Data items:
####
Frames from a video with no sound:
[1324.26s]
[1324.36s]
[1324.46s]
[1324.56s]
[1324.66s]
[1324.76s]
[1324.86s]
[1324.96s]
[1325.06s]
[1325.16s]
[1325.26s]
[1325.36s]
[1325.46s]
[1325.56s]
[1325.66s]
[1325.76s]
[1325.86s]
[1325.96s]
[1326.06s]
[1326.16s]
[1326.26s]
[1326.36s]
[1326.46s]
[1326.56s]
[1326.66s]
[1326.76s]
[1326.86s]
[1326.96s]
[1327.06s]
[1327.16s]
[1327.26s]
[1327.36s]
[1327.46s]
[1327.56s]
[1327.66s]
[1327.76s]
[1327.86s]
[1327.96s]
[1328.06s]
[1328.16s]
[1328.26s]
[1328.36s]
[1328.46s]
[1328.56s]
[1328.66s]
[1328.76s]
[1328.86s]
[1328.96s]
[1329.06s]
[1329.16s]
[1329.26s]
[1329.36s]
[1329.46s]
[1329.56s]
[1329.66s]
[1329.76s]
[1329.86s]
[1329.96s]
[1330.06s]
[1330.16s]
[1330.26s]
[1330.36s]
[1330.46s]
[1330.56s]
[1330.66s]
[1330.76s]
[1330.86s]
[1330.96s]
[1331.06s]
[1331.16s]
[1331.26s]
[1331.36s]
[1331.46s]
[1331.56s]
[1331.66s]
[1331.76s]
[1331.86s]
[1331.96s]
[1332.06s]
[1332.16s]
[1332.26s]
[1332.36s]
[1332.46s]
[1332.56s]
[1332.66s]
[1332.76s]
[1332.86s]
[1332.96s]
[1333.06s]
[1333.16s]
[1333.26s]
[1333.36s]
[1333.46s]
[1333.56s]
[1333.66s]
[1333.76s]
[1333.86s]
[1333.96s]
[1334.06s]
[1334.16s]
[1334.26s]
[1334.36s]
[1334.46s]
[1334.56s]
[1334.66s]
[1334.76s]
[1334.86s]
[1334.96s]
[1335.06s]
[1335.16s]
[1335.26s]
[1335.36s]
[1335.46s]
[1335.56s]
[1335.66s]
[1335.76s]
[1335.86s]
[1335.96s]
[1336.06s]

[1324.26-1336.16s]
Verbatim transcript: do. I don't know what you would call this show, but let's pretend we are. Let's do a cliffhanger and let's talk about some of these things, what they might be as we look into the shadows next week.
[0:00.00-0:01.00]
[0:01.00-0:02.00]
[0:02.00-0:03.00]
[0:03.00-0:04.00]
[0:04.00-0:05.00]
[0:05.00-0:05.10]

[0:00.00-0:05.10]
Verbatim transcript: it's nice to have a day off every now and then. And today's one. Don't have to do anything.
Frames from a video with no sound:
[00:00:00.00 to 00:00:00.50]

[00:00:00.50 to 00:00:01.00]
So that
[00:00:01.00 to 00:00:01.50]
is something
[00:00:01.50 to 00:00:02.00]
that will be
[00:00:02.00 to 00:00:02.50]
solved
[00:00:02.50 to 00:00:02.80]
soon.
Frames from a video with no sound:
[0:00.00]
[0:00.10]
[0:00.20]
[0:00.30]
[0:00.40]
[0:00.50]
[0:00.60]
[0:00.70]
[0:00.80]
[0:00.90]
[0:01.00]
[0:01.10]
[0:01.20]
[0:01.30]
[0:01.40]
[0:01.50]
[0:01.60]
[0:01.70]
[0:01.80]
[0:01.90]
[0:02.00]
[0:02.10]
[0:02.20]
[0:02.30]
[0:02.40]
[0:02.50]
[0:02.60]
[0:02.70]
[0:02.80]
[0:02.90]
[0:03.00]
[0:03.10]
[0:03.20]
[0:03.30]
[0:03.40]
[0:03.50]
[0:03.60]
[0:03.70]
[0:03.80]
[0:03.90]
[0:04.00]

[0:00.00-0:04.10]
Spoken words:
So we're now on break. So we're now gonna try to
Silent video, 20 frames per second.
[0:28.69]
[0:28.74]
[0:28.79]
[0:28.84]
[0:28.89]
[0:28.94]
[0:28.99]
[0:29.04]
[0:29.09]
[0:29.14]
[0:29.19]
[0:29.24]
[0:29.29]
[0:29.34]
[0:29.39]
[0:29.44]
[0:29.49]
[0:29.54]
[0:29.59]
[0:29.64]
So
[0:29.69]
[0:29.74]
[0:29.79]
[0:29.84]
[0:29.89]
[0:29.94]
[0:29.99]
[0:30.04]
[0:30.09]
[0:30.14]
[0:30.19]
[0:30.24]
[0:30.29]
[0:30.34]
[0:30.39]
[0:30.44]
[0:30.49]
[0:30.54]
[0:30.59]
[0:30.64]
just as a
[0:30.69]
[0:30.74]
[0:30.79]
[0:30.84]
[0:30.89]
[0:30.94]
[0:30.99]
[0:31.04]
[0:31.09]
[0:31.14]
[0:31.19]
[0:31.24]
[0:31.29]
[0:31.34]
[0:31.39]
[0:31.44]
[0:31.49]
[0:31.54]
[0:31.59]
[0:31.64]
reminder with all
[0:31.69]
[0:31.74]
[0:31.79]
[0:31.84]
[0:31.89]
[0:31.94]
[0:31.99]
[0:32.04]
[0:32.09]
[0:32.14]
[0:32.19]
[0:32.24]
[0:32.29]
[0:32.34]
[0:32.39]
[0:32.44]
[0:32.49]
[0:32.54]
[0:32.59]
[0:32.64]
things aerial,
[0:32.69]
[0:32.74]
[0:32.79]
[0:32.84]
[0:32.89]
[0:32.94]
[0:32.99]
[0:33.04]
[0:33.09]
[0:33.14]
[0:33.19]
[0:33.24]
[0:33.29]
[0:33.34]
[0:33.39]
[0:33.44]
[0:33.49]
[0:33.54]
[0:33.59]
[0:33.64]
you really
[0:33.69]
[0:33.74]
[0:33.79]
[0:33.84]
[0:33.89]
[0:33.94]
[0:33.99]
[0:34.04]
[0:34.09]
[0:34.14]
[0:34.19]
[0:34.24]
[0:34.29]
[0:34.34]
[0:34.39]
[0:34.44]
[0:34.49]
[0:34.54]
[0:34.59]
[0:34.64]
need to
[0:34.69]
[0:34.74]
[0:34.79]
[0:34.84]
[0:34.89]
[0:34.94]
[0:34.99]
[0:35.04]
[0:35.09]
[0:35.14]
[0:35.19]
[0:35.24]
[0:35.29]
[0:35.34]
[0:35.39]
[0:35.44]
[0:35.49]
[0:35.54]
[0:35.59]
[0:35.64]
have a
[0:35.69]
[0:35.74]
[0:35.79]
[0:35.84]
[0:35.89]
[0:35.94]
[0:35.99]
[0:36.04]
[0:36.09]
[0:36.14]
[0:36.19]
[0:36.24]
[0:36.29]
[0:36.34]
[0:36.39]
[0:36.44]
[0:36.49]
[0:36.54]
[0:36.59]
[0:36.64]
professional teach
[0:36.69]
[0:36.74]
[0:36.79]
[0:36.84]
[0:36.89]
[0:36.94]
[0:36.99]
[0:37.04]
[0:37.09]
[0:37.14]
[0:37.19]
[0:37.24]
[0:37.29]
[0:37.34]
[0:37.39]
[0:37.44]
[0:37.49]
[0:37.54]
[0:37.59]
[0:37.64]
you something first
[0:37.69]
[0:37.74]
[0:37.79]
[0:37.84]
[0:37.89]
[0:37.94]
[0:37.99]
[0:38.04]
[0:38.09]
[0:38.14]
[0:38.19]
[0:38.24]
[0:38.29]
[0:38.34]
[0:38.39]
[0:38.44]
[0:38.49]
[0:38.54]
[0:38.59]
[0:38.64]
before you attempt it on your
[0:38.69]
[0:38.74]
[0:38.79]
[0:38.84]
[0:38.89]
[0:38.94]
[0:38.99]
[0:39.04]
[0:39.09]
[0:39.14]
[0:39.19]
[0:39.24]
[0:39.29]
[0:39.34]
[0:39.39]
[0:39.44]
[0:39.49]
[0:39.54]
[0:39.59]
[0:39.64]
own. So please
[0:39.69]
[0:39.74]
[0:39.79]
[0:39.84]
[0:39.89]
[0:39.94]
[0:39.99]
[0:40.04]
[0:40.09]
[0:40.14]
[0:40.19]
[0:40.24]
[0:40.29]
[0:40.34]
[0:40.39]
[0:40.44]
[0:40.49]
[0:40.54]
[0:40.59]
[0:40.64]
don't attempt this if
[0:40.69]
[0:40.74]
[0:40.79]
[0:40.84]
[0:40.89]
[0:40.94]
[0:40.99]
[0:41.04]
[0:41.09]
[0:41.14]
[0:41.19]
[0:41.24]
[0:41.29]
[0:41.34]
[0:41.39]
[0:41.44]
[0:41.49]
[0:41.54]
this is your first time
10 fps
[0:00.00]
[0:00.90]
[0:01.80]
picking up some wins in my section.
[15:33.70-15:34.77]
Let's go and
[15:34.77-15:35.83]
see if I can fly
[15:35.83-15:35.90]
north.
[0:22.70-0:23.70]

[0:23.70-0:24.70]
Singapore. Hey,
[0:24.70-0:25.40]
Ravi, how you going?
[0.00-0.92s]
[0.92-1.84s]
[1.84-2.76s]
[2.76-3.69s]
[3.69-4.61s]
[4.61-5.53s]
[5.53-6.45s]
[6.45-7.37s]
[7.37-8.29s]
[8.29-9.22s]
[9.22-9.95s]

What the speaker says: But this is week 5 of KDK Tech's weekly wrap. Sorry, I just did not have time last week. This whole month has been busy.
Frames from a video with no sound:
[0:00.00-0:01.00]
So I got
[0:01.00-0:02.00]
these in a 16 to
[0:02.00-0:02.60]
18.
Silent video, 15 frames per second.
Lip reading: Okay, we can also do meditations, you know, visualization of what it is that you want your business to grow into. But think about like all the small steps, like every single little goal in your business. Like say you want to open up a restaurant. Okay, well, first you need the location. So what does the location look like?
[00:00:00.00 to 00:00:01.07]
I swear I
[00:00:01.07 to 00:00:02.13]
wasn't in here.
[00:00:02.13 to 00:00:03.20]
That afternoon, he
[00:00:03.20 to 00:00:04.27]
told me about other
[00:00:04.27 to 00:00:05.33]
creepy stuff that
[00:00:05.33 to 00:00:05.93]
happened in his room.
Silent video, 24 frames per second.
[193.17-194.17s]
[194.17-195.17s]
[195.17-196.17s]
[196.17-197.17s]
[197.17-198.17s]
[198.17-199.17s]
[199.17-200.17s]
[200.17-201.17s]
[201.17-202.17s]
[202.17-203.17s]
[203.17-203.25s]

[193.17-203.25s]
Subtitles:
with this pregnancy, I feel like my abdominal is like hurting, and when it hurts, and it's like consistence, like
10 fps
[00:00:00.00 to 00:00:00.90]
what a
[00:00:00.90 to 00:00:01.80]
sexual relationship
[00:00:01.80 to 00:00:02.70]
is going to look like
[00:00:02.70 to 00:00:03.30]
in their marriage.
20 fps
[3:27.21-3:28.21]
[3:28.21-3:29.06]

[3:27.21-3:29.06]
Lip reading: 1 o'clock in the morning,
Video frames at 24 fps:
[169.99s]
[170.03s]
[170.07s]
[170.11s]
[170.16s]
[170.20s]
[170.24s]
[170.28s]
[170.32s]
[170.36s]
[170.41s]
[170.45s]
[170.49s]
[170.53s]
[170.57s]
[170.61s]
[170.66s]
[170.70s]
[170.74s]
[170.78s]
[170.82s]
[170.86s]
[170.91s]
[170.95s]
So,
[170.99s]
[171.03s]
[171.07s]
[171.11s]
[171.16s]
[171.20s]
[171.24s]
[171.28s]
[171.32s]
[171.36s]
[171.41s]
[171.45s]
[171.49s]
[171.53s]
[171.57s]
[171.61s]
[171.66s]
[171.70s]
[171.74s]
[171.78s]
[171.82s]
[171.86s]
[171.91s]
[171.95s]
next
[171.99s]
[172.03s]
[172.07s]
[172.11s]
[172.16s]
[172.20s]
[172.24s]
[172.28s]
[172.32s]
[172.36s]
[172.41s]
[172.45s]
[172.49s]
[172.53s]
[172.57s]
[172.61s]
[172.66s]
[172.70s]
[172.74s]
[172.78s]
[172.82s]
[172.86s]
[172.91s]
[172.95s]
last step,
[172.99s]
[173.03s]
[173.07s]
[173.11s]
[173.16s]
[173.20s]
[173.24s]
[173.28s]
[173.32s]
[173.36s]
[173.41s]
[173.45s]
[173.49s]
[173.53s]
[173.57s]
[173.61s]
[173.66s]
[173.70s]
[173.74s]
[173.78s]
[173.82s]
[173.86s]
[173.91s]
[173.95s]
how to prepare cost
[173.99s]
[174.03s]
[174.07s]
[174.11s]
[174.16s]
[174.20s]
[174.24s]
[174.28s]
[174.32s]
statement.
####
[Activity] Your answer should be each line from the entries that includes the string "Silent".

[Task solution]
Silent video, 20 frames per second.
Silent video, 15 frames per second.
Silent video, 24 frames per second.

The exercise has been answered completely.